§ Work item
Would you repeat the listing exactly but omit every picture?

§ Records to use
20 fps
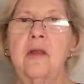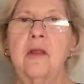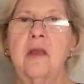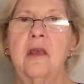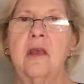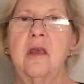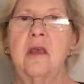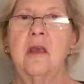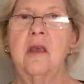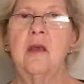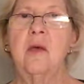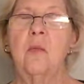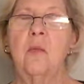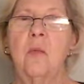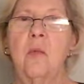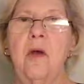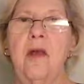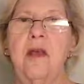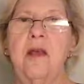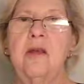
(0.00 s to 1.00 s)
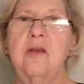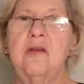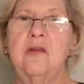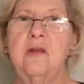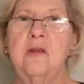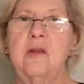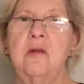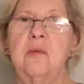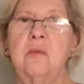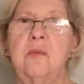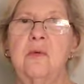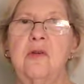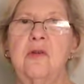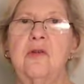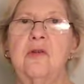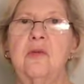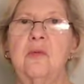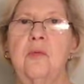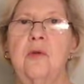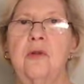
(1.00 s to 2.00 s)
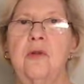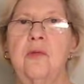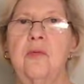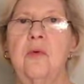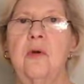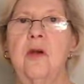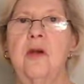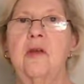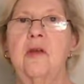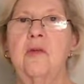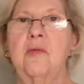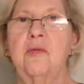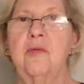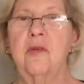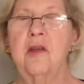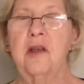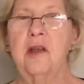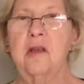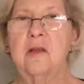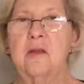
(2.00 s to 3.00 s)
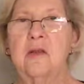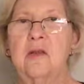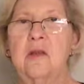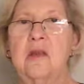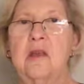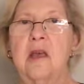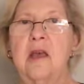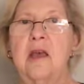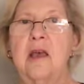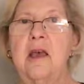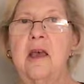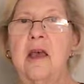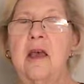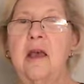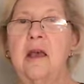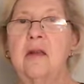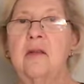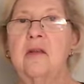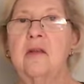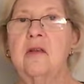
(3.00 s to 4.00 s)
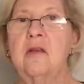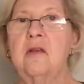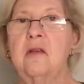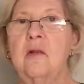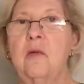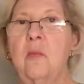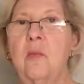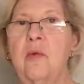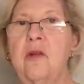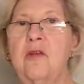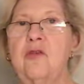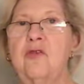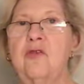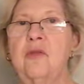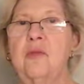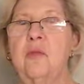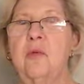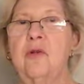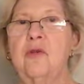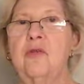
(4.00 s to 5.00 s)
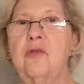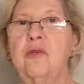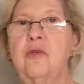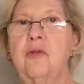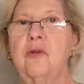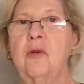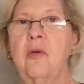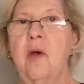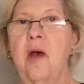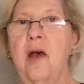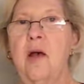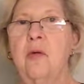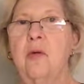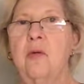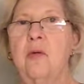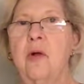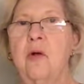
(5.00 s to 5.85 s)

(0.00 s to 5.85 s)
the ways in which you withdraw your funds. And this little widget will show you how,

§ Response to this exercise
20 fps
(0.00 s to 1.00 s)
(1.00 s to 2.00 s)
(2.00 s to 3.00 s)
(3.00 s to 4.00 s)
(4.00 s to 5.00 s)
(5.00 s to 5.85 s)

(0.00 s to 5.85 s)
the ways in which you withdraw your funds. And this little widget will show you how,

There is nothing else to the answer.